Not satisfied to kill and contain for life far and away more people than any other jurisdiction, Harris County has targeted children and the poor. In the rest of Texas and across the United States, juvenile detention numbers are dropping, but not in Harris County, Texas. According to reports this week, the Harris County Juvenile Justice Center, which has been overcrowded for years, is now severely, dangerously overcrowded. Youth crime is down, and yet the detained juvenile population is skyrocketing. Why? Between 2010 and 2017, the average number of detained children charged with minor offenses increased by 64 percent. In 2017, children charged with minor offenses were locked up for close to three weeks, on average. That’s twice as long as the wait in 2010. From 2010 to 2017, the number of “low risk” African-American children held in detention rose by 75 percent. This spike has occurred in a mere seven years, and in a state in which 17-year-olds are sent to adult courts and jail.

Meanwhile, Harris County Jail is equally overcrowded and toxic, and one of the reasons is the cash bail system in Harris County. According to recent reports, Harris County systematically denies poor and indigent plaintiffs access to personal bonds or any other forms of assistance that are supposedly available. To the contrary, judges routinely raise bail precipitously. Consider what happened to Shamira Brown. Shamira Brown, single mother of two, resident of Houston, thought that, during Harvey, her neighbor had stolen her daughter’s iPad. A fight ensued. Shamira Brown was released on an unsecured bond and told to show up in court in a few days. The courthouse had been flooded and ruined in the hurricane. Shamira Brown repeatedly called the hotline for information. No one answered. On September 8, the day of her court appearance, Shamira Brown dutifully took three buses to get to the courthouse. The courthouse was closed. She called the hotline. No one answered. Now, there’s a warrant out for Shamira Brown’s arrest, for failure to appear in court. This is a common story in Harris County, and, since Harvey, the numbers have only grown exponentially. Those who need pretrial monitoring get nothing and then get a warrant served. As Shamira Brown noted, “I didn’t get anything in the mail, no lawyer papers. They just never told me where to go. Y’all wasn’t even doing your part, but you’re quick to put out a warrant for someone?”

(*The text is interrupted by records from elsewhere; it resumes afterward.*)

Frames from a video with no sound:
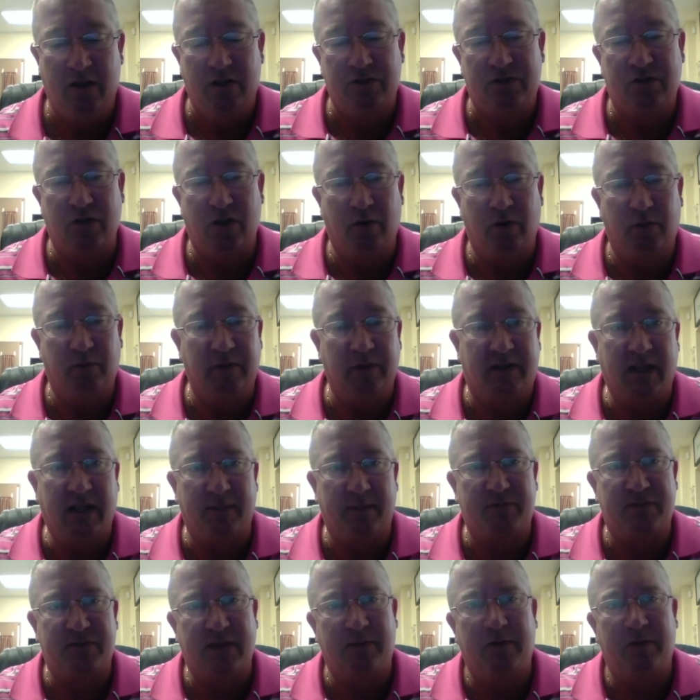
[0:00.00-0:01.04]
So we
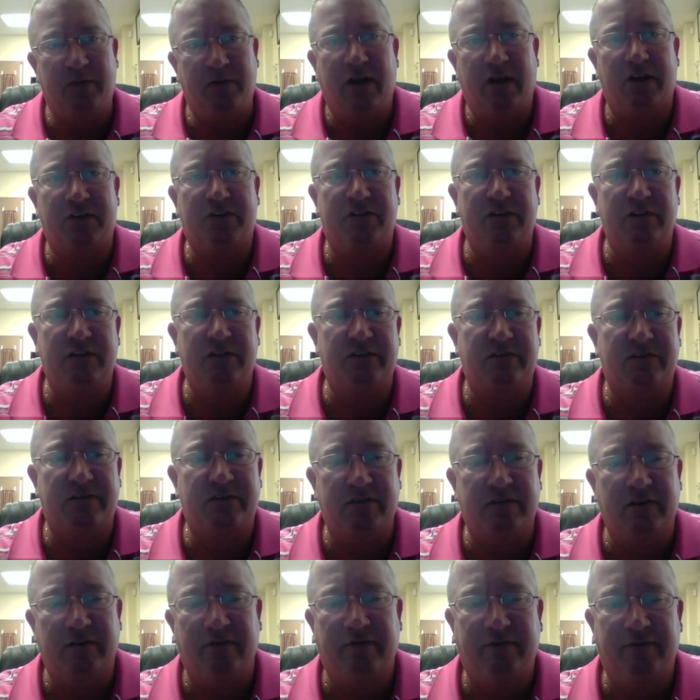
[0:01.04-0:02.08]
kept seeing reductions.
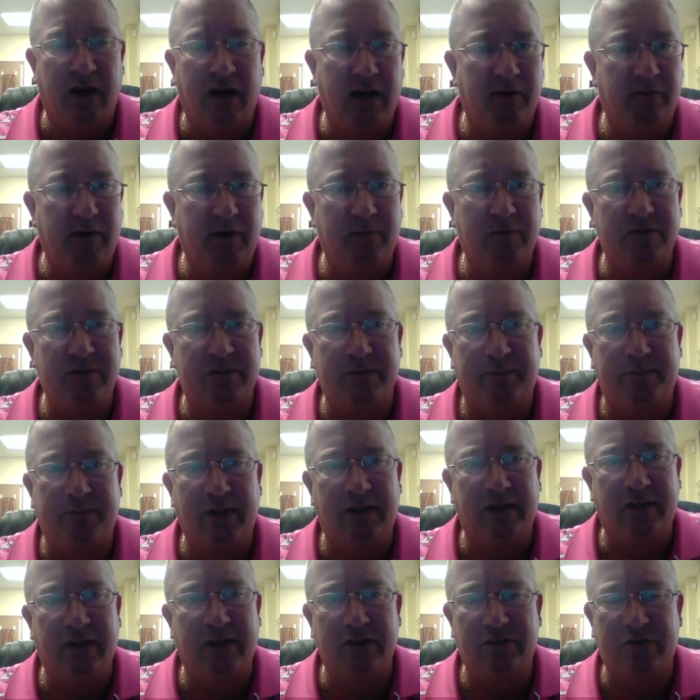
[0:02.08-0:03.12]
Fairy ring was a
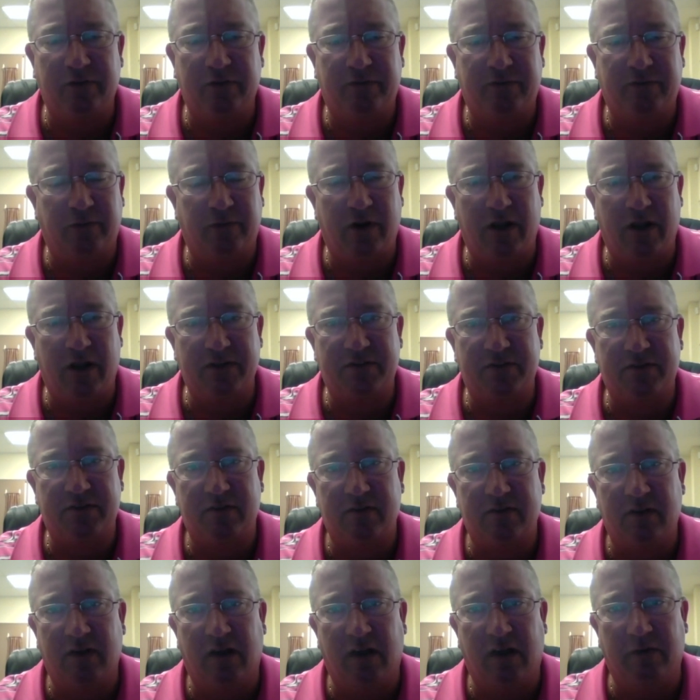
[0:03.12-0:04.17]
big issue for us.
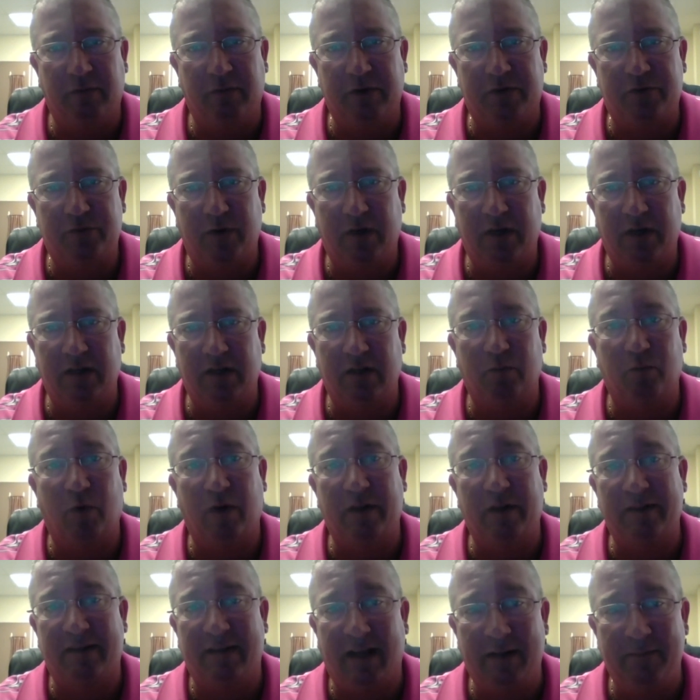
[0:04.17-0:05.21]
Uh, we treated it
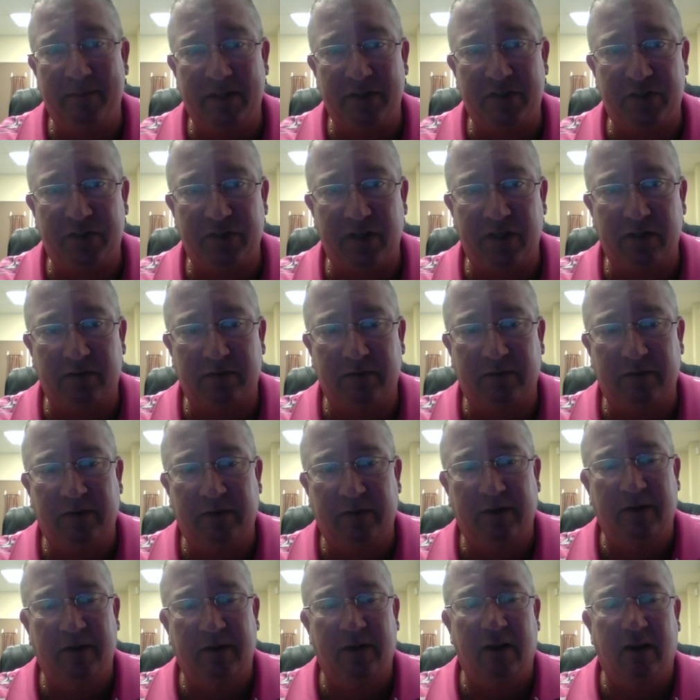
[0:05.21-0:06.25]
one time this year,
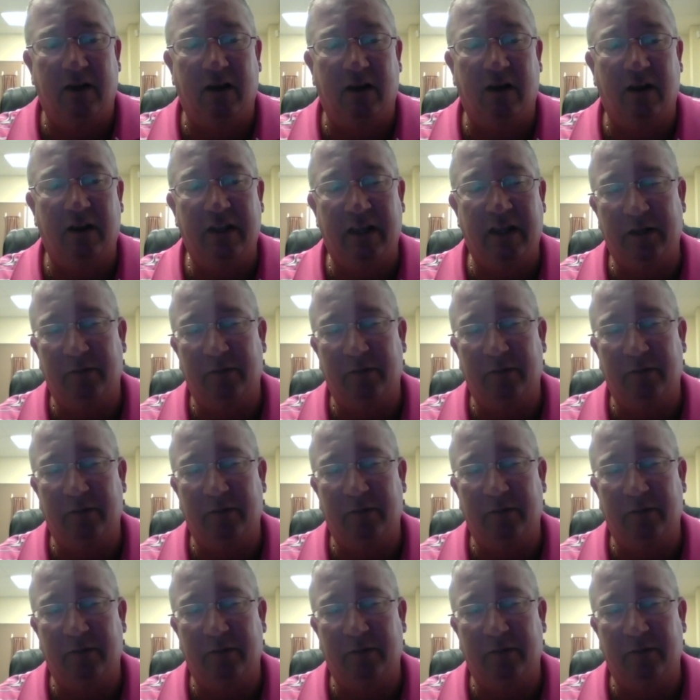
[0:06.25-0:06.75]
uh, and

According to the most recent report, 78% of Harris County Jail detainees are awaiting trial.

Last week, Harris County Commissioner Rodney Ellis put a name and face to the situation, “Sandra Bland was arrested and kept in jail because she didn’t have $500.” Sandra Bland died, or was killed, July 13, 2015, in the Waller County Jail, not far from the Harris County Jail. Harris County is currently being sued for its “assembly line justice for poor people.” More like sewage line injustice for poor people, people of color, children, women, people living with mental disabilities. This is the context for Jane Doe’s and Jenny’s experiences in the hellhole that is Harris County Jail.